International Semantic Web Working Symposium
SWWS

sponsored by the
National Science Foundation, Information and Data Management Program

Stanford University, California, USA
July 30 - August 1, 2001


| SWW Final Report | SWWS Reports |

Report

Ontologies and Ontology Maintenance

Mark S. Tuttle, Vice-President, Apelon, Inc., mtuttle@apelon.com
Deborah L. McGuinness, Associate Director and Senior Research Scientist, Stanford University, dlm@ksl.stanford.edu


This document is …


The Important Questions:

The scheduled track discussion produced agreement that questions #1-#7 below were important to answer, and that lack of answers to these questions was impeding progress on "Ontologies and Ontology Maintenance". Question #8 was added during the plenary track-summary presentation.

1. What can we do as individuals and as part of the semantic web community?

Attendees agreed that the considerable energy generated by the SWWS 2001 lacked constructive outlets. Put differently, the Semantic Web should not be about giving papers, unless the papers are about, for example, testable Semantic Web hypotheses, e.g., the utility of an "ontology of change". Everyone was frustrated by the "waiting around" for Semantic Web infrastructure to appear, and that creating "some" infrastructure was more important that resolving the remaining "expressivity vs. tractability" dilemmas (for example). Everyone also understood that there is always risk solving the easy parts of problems first, because that can make it harder to solve the harder parts later. Nevertheless, the consensus was "forge ahead!" (See Track Take-Home Message, below.)

2. How do we introduce and evolve standards productively?

Discussion focused on the need for PROCESS - especially in the context of standards, it being unlikely that much of anything regarding the Semantic Web would be gotten right "the first time."

3. Do we need to standardize on foundational models first?

To over simplify, this is the dilemma posed by the hypothesis that it is sufficient, and potentially very helpful, if the field could agree on minimalist semantics (expressivity) and a syntax in which to represent units of meaning, leaving for distributed, incremental, and local development the problem of creating actual ontologies - that would be expressed, represented and communicated using the foundational model.

4. Do we all believe that experimentation should continue?

This is an hypothesis formulated by the Track, and it focuses on the fact that a) there are some remaining expressivity vs. tractability details to resolve, and b) that we have no proof that proposed Semantic Web standards and tools are useful or even work at all.

5. Is the current Semantic Web standards development process adequate?

This addresses the dilemma posed by a general acknowledgement that the Semantic Web poses new challenges; that is, the current standards process may be the best that we know how to create, and it still may be inadequate - because, for instance, it deals with distributed semantics. At worst, it needs field-testing and feedback from actual use.

6. Do we need Semantic Web glossaries? ("pumpkins?")
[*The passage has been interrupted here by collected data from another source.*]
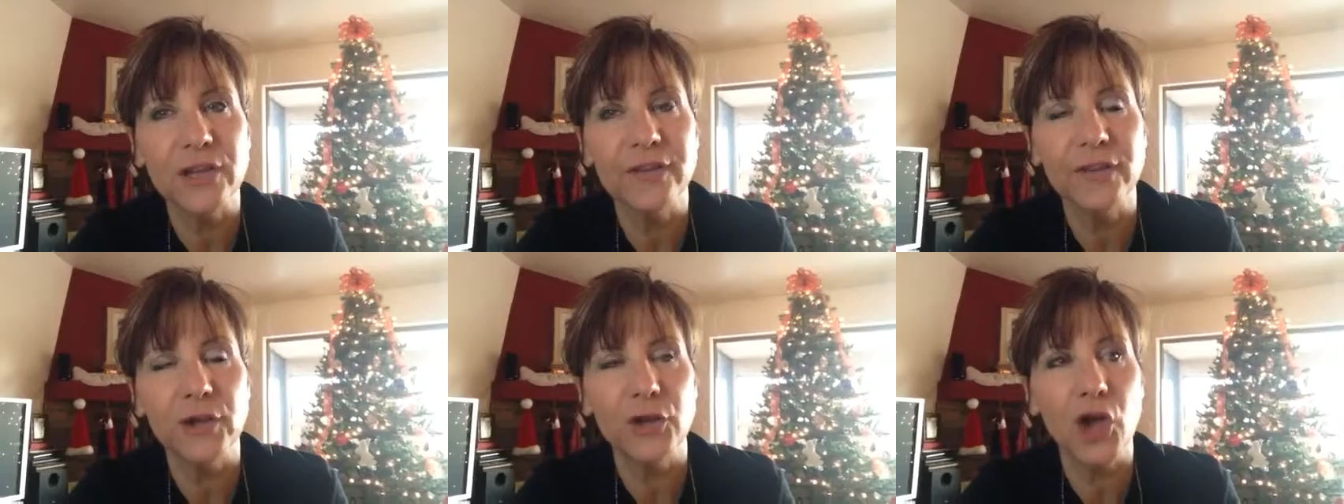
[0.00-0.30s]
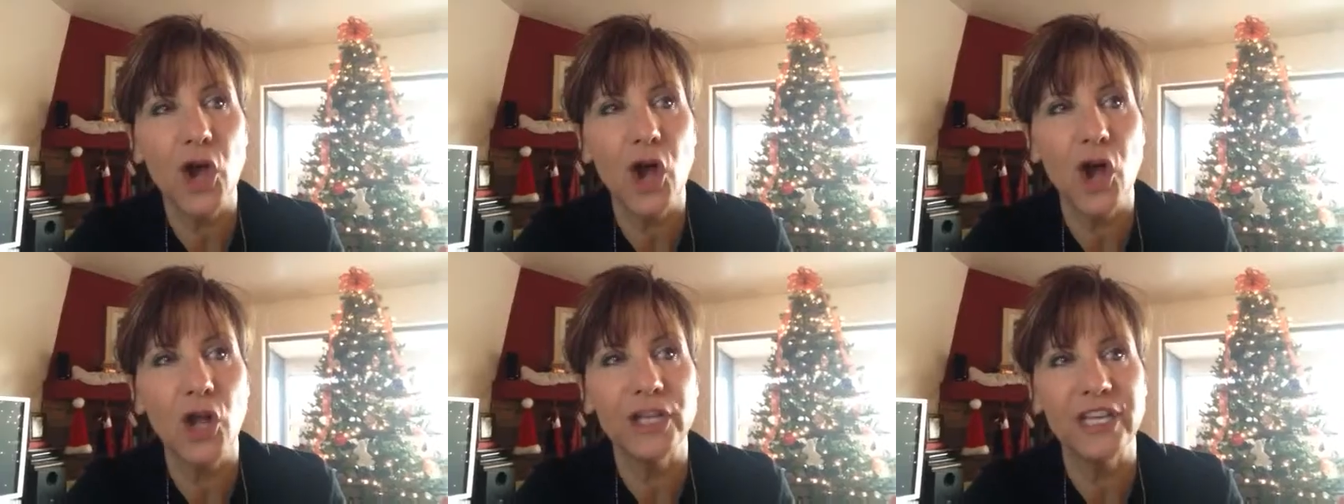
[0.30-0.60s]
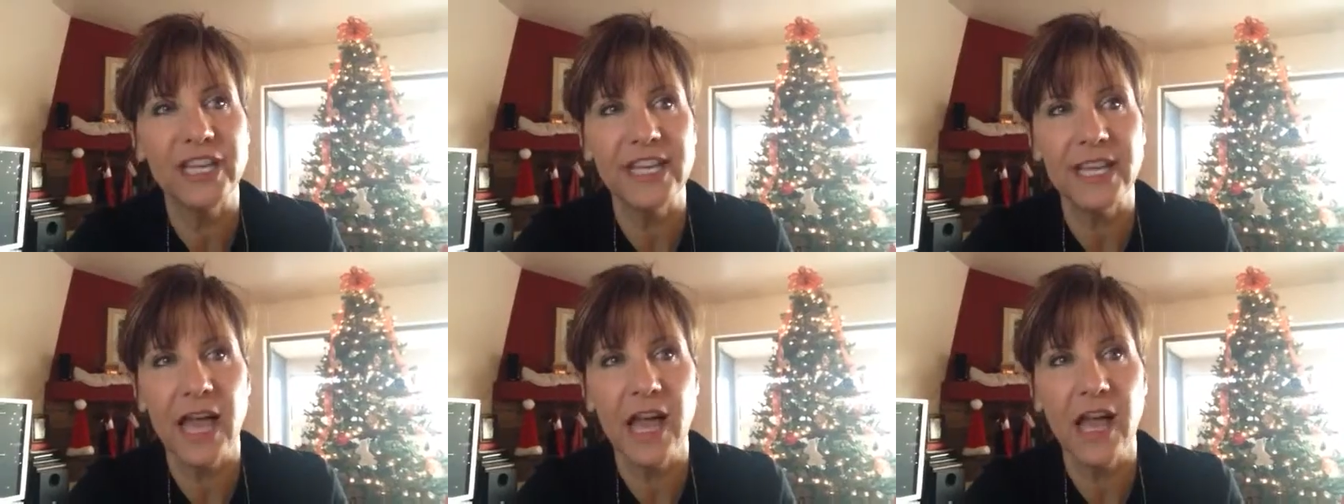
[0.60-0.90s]
on there
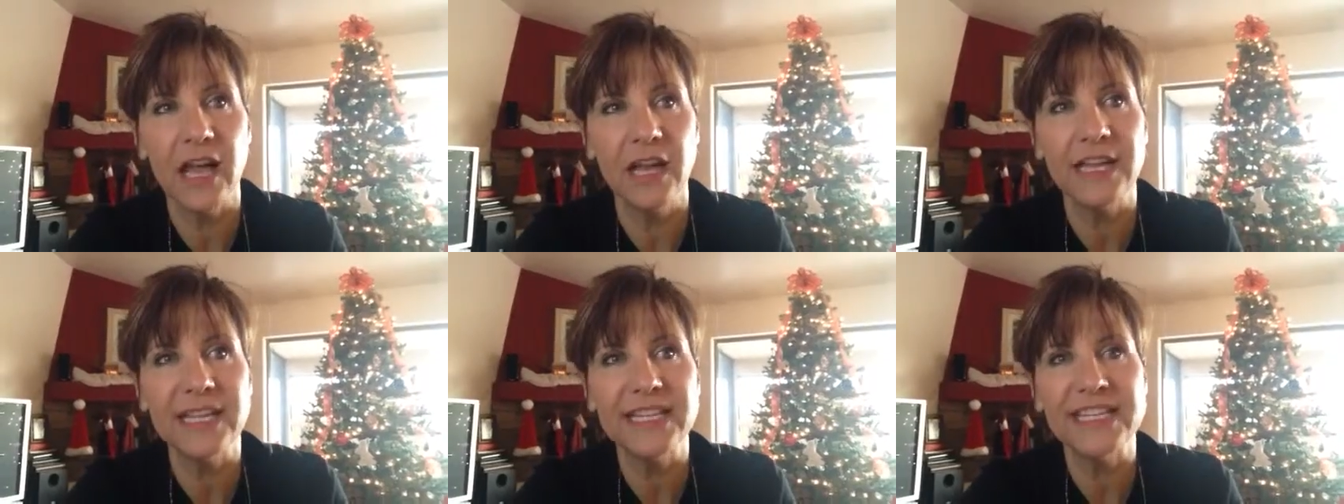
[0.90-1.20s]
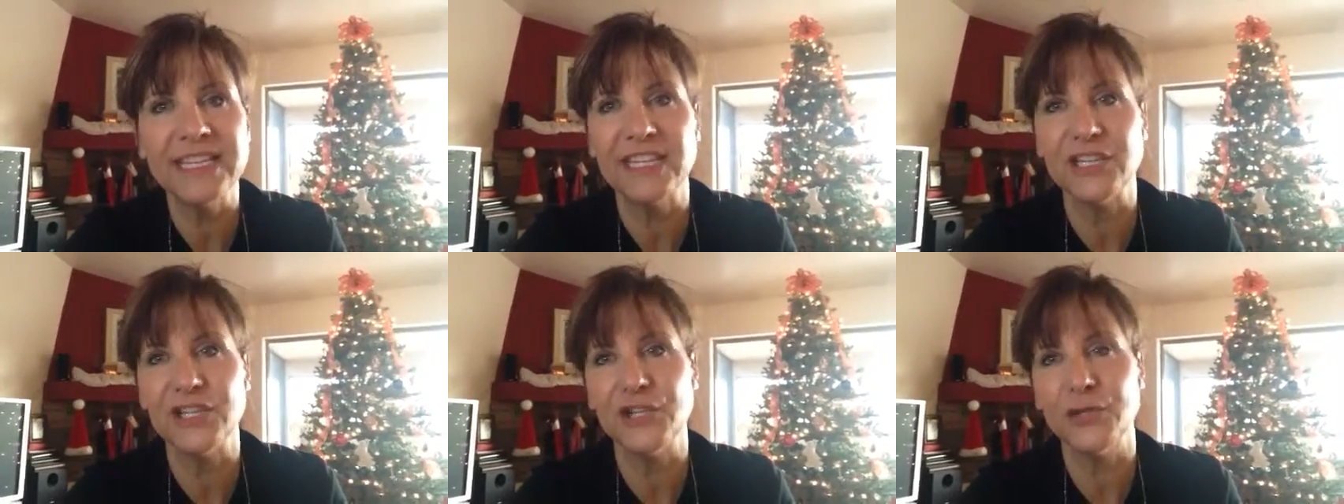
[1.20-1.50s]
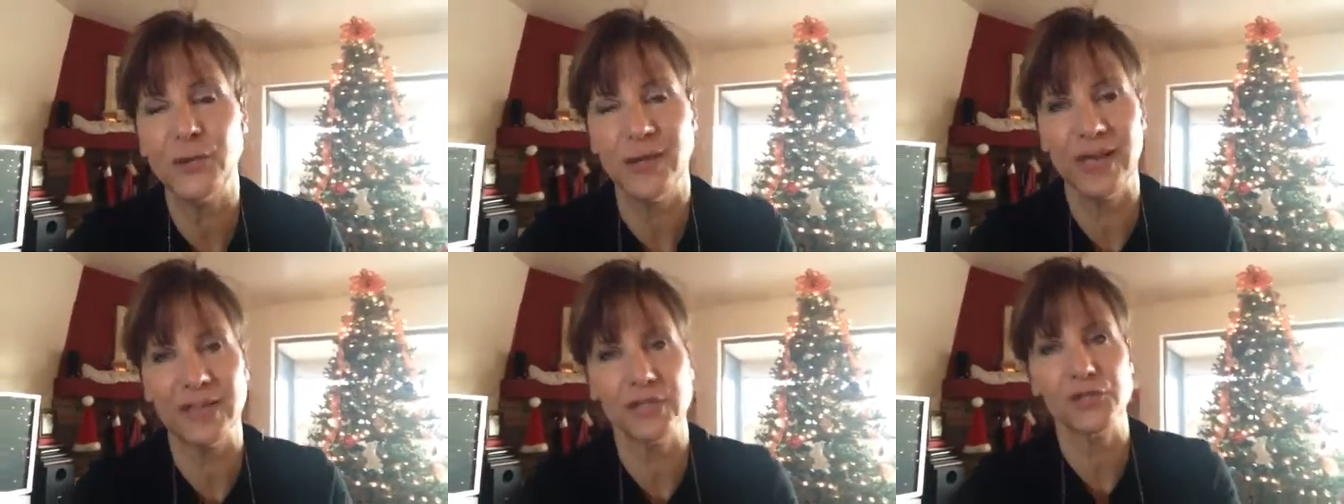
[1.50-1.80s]
called Young
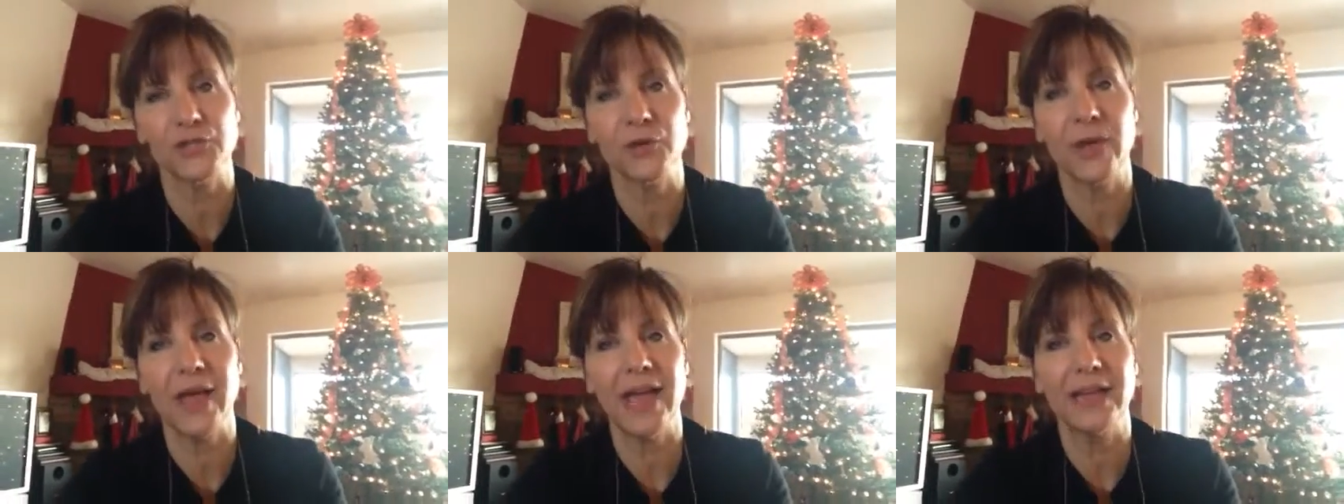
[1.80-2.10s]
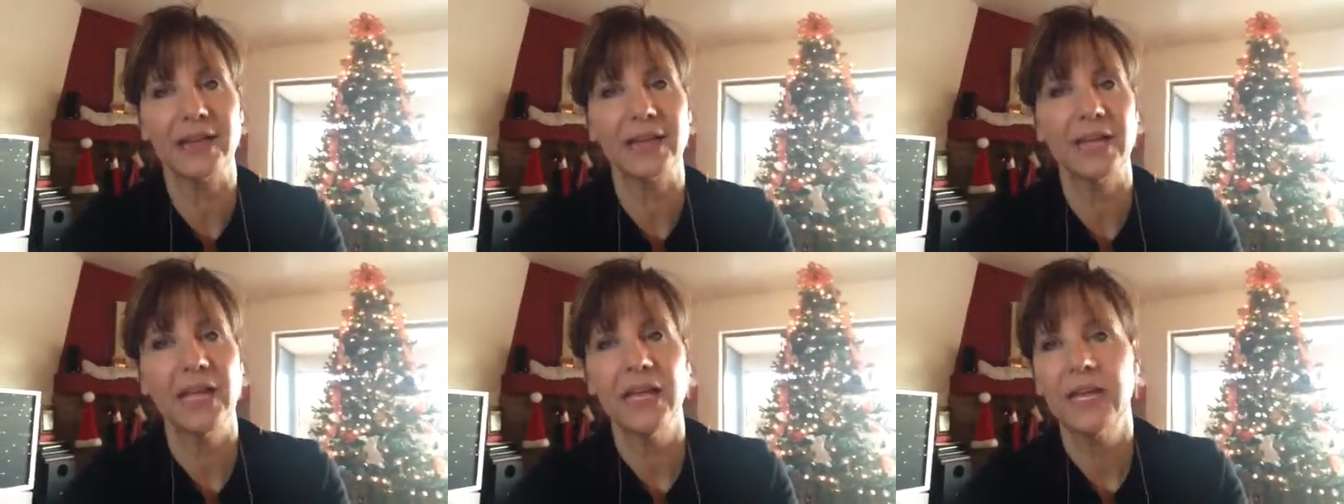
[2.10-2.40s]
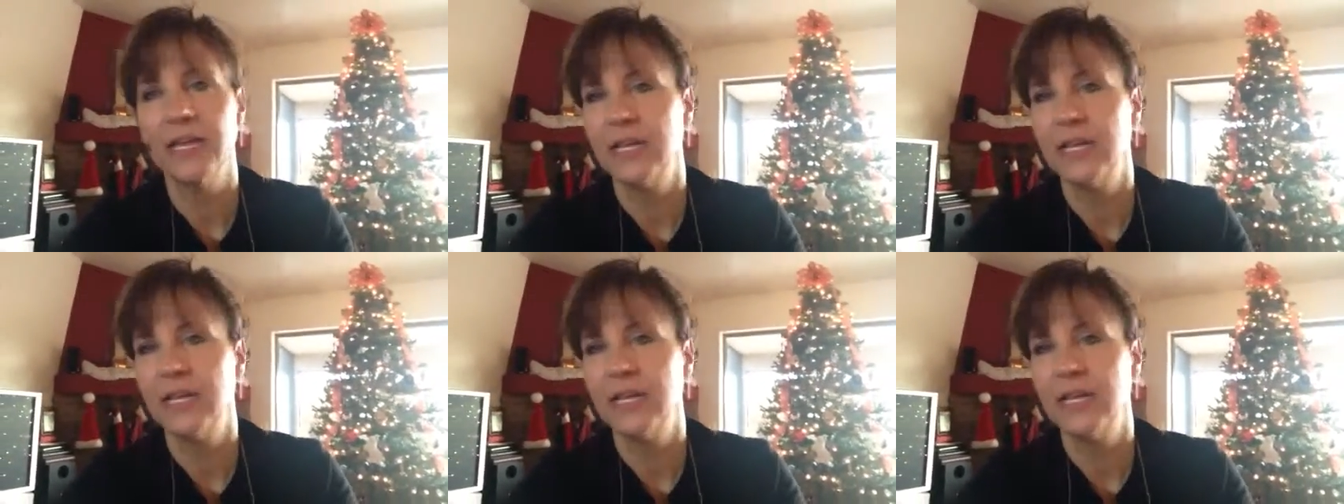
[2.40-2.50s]
Tissue Extract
Even if there was not consensus on the definitions, all agreed that Semantic Web glossaries would be a big help; they would be something to disagree with, and catalyze alternative definitions for important concepts.

7. Do we need some ontology ontologies?

Everyone recognized the "ontology ontology" problem and that it's lack of resolution was an impediment to progress, and that "we are all part of the problem." That is, it's hard to find out what ontologies exist, and whether they are worth using, etc. This is part, but not all, of the deep ontology re-use challenge.

8. What are the communities of stakeholders, and their characteristics?

The plenary audience challenged us to think beyond ourselves in the context of #1-#7 and identify the larger populations of stakeholders. This is a good idea, a challenge to be taken on for, among many other things, the next SWWS.


Tools Wanted and Described:

Everyone wants Semantic Web tools in general and ontology development, maintenance, and re-use tools in particular. The following list of "tools wanted for (ontology) …" was formulated during the Track Summary session.


The attendees offered the following list of existing tools and their sources …


Track #1 Imperative:

The track attendees agreed that the Semantic Web community needed to "start doing it," and, in particular, participate in end-to-end solutions and projects. No one had any specific objectives here, but everyone agreed that this was both a good goal and plan. We agreed to sum this up as the Track #1 take-home message …

Make our own dog food.
And eat it!

(And "XML is not enough.")


Co-Chairs' Appendix:

At the urging of track co-chair DLM, track co-chair MST has begun discussions with several Federal Agencies, e.g., VHA (Veterans Health Administration), NCI (National Cancer Institute), NLM (National Library of Medicine), and FDA (Food and Drug Administration) regarding potential Semantic Web demonstration projects. Because these four agencies are involved in collective and individual "formal terminology" projects, there is an opportunity to reuse these terminologies as ontologies on the Semantic Web. As suggested in the Track #1 paper by Tuttle, et al., a VHA+NLM+FDA+HL7 (Health Level 7) collaboration aimed at producing a potential national reference terminology for drugs (medications) may be the best place to begin to look at Semantic Web issues in a practical and scalable context. DLM has suggested use of DAML+OIL for this potential experiment.